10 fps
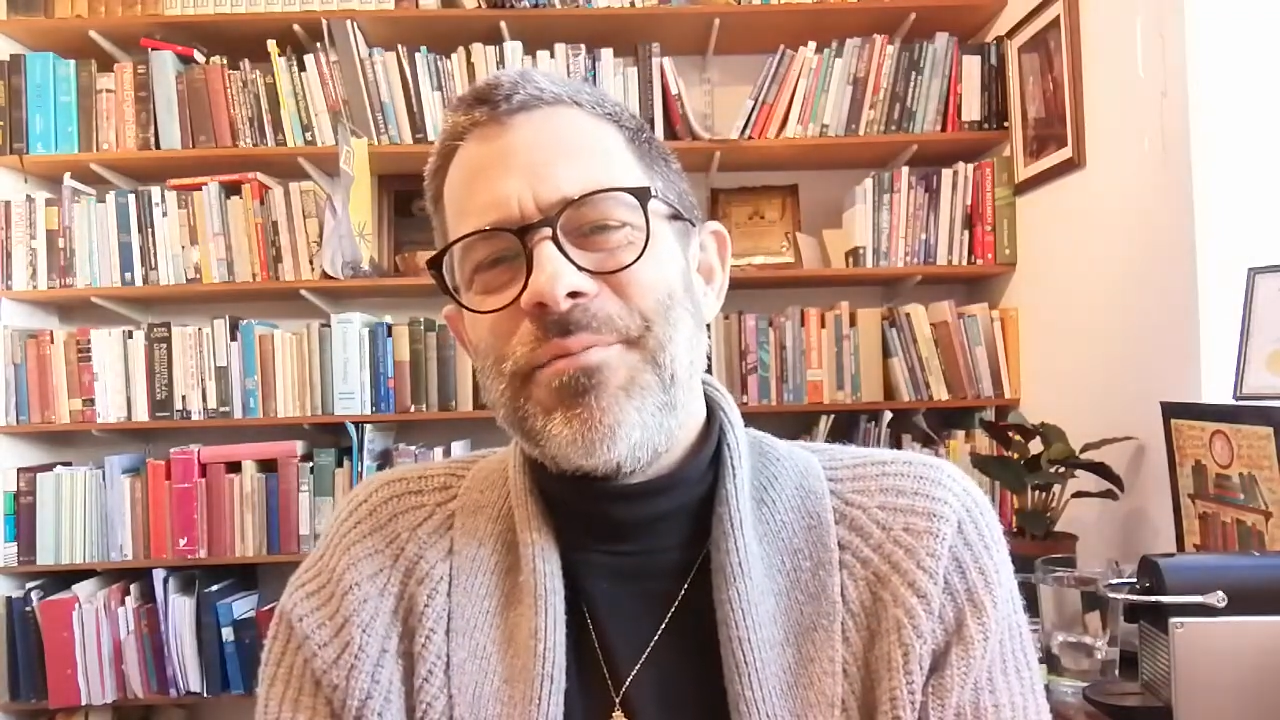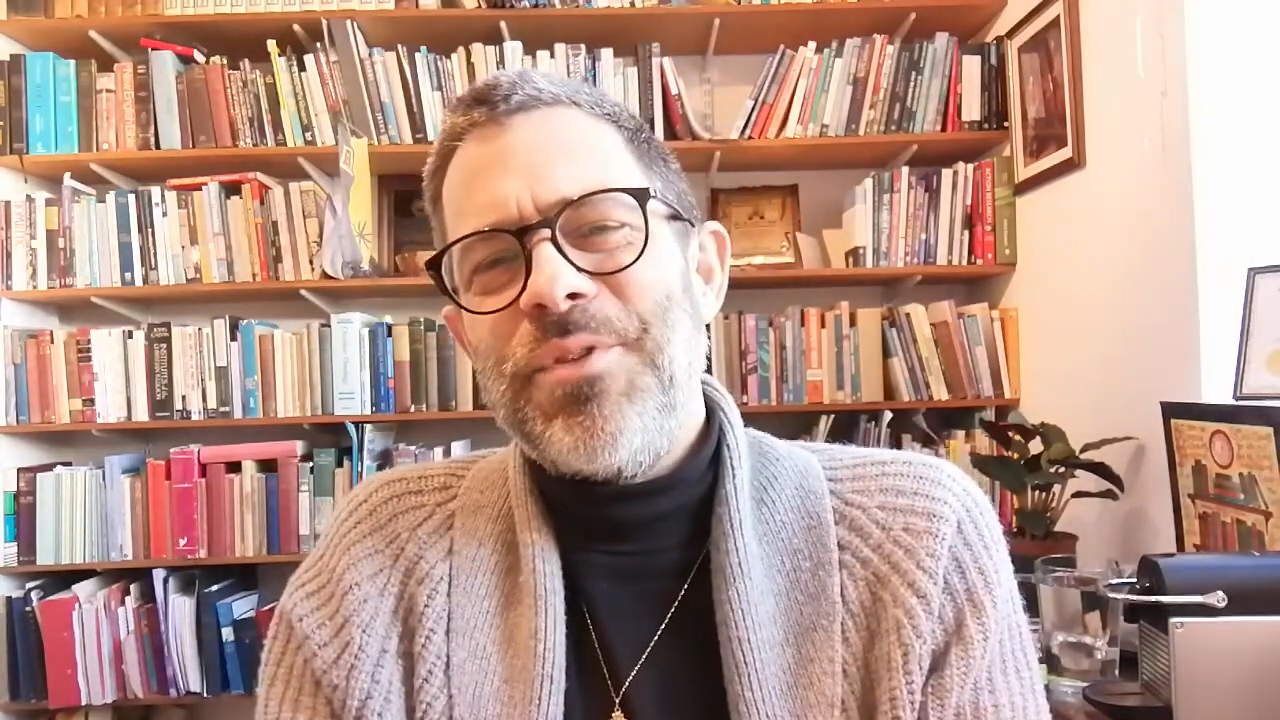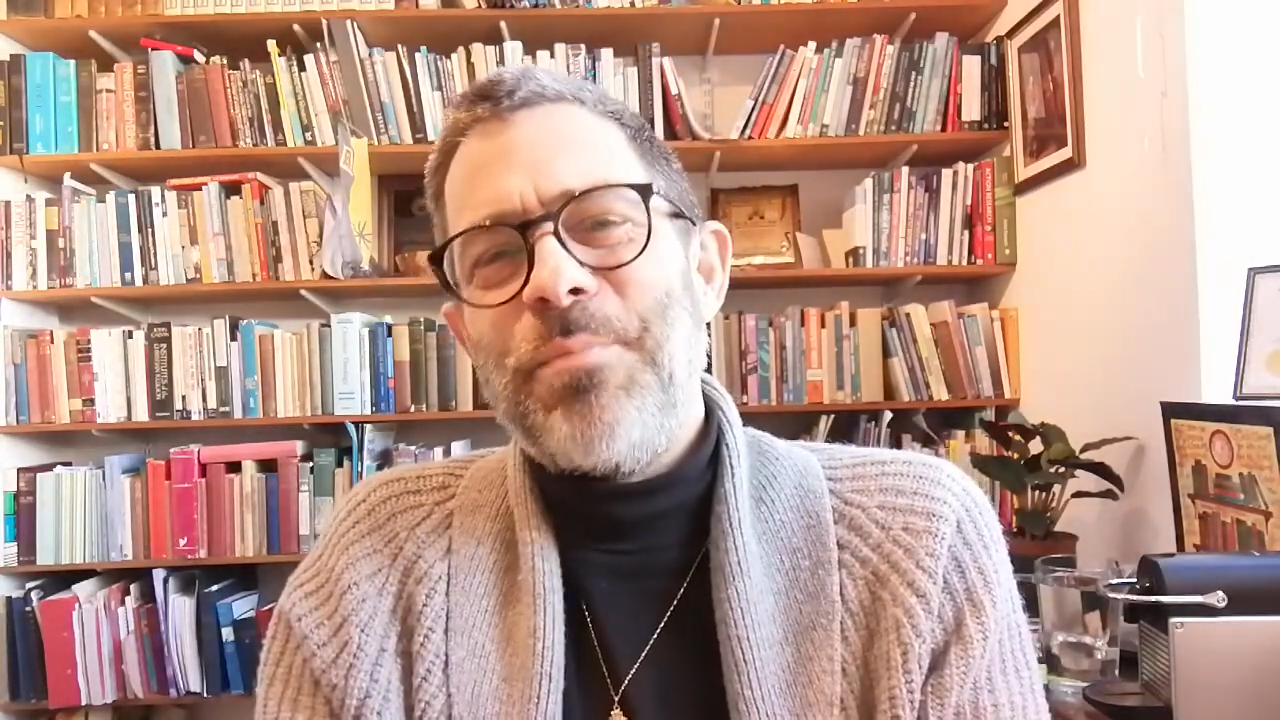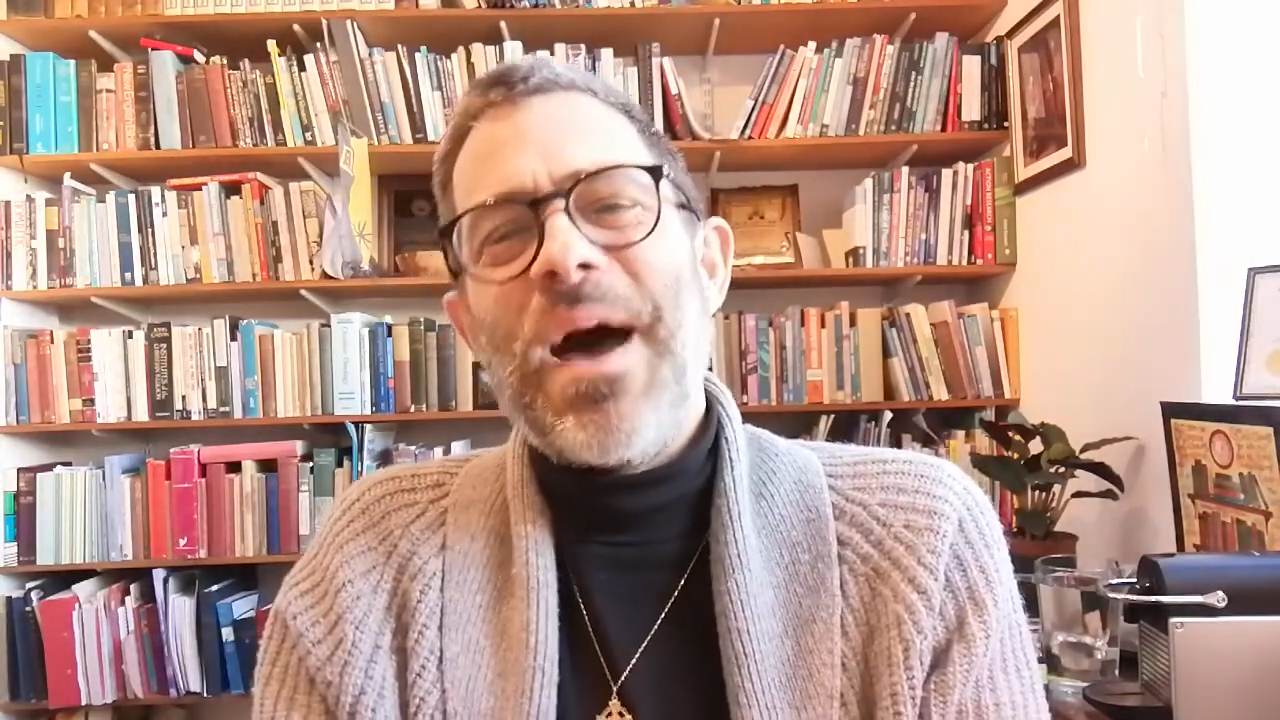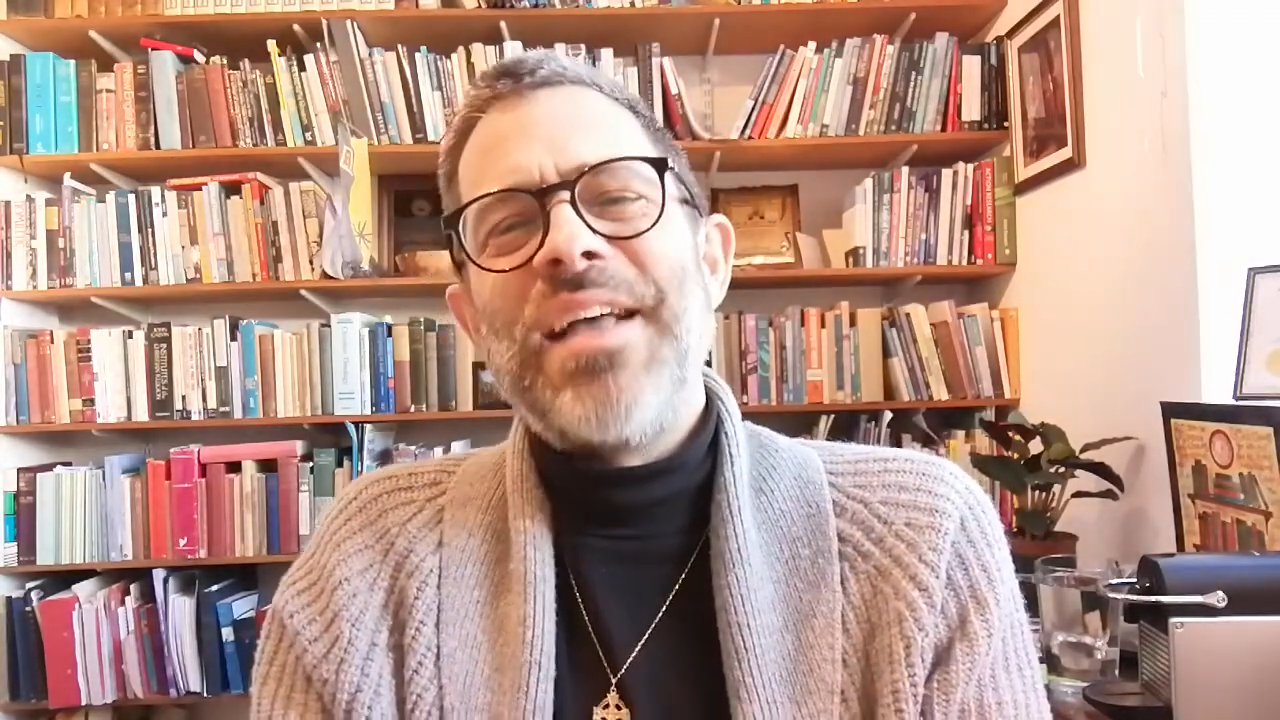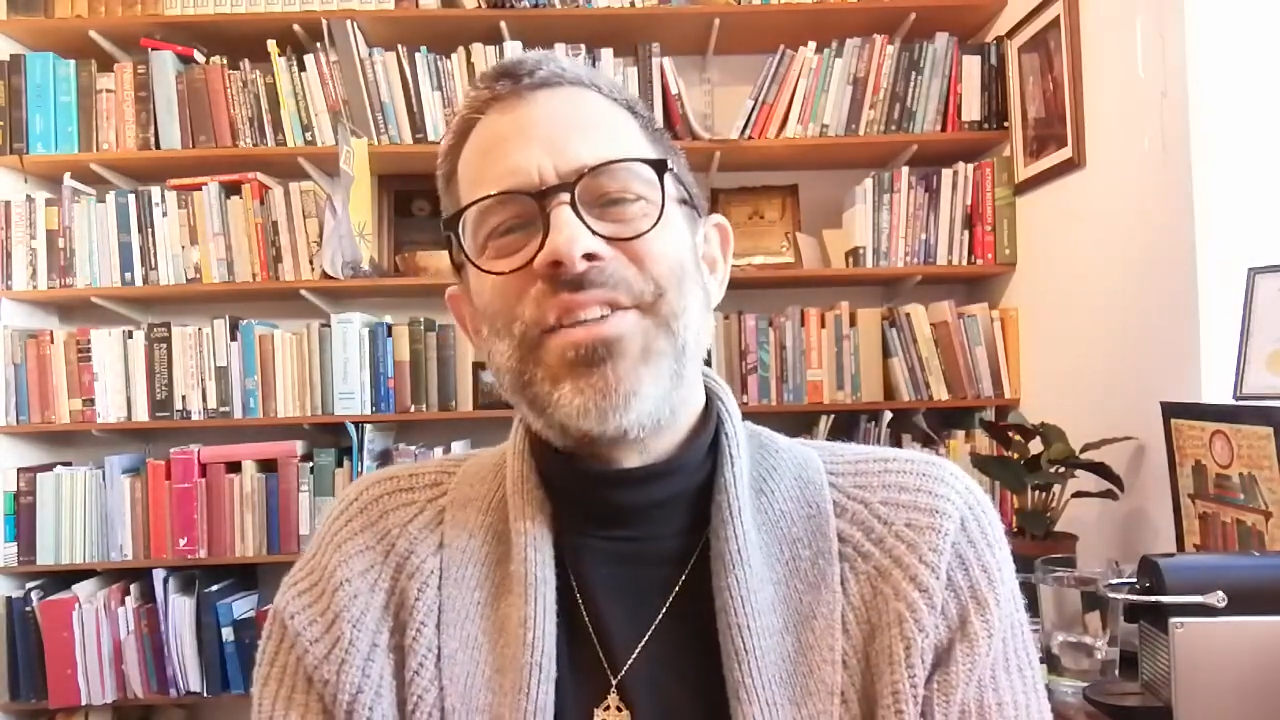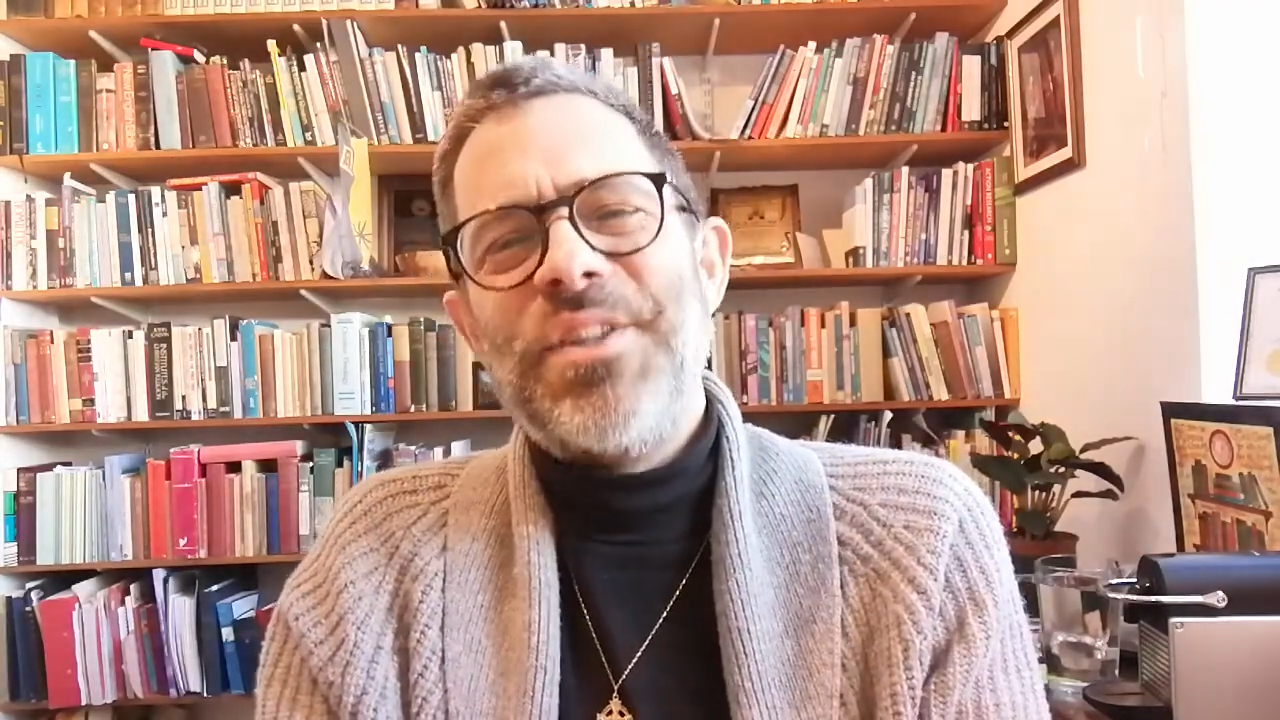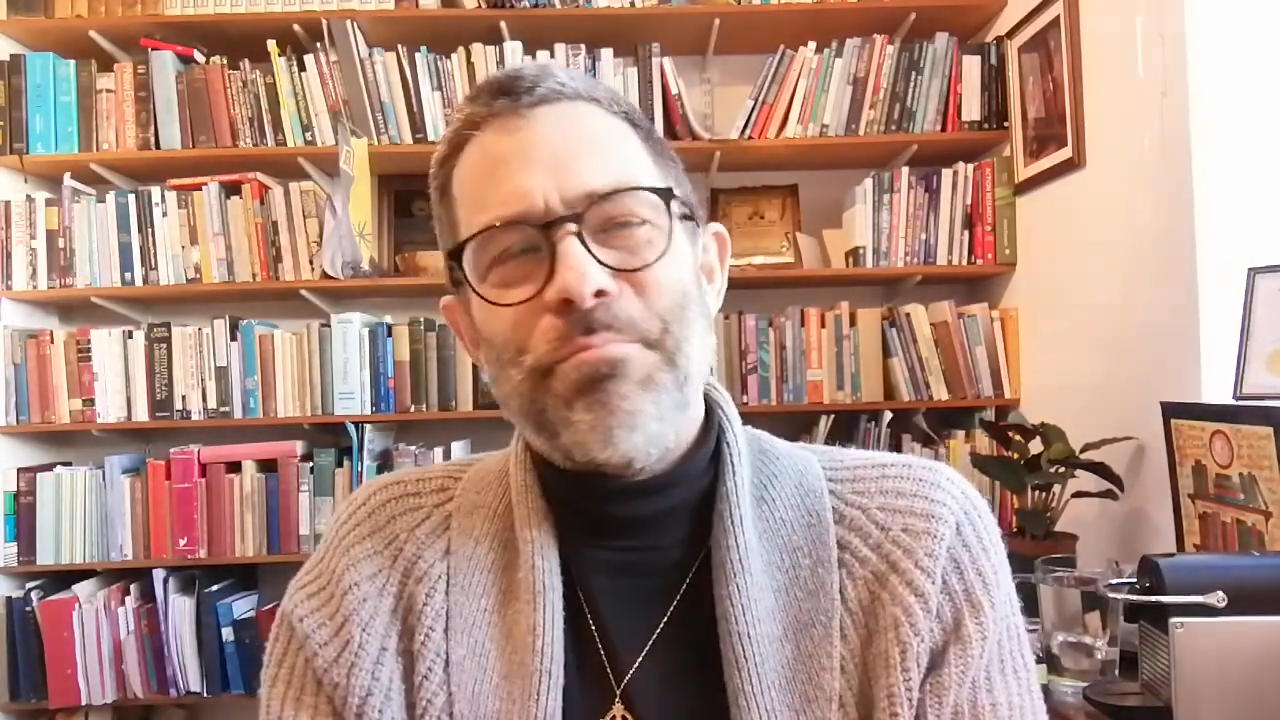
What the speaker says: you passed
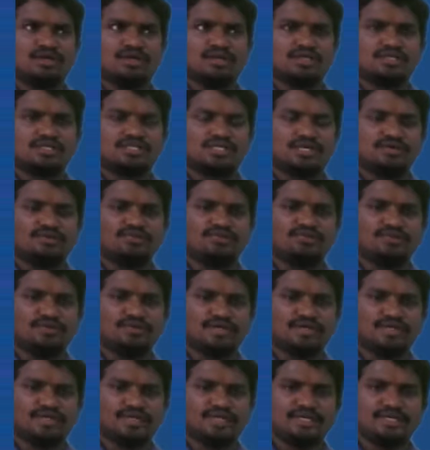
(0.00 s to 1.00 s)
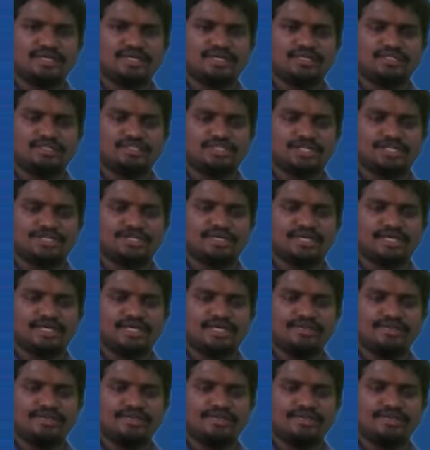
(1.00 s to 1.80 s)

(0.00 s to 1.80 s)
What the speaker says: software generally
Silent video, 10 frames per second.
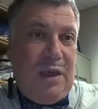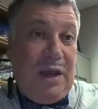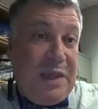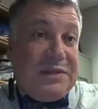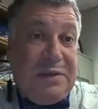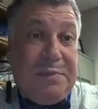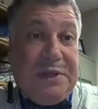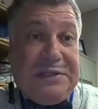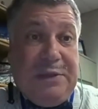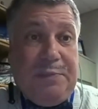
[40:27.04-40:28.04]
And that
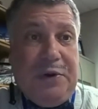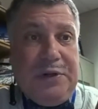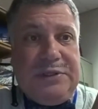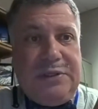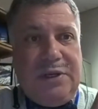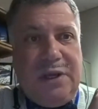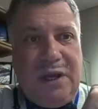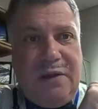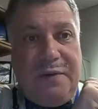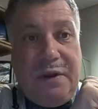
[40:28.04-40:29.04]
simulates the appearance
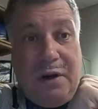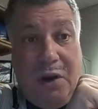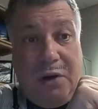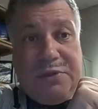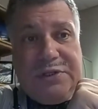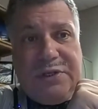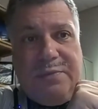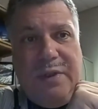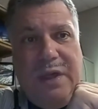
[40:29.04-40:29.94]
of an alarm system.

|---|

What is needed is a verbatim copy of the material, minus its pictures.

• RESPONSE BELOW
10 fps
What the speaker says: you passed
(0.00 s to 1.00 s)
(1.00 s to 1.80 s)

(0.00 s to 1.80 s)
What the speaker says: software generally
Silent video, 10 frames per second.
[40:27.04-40:28.04]
And that
[40:28.04-40:29.04]
simulates the appearance
[40:29.04-40:29.94]
of an alarm system.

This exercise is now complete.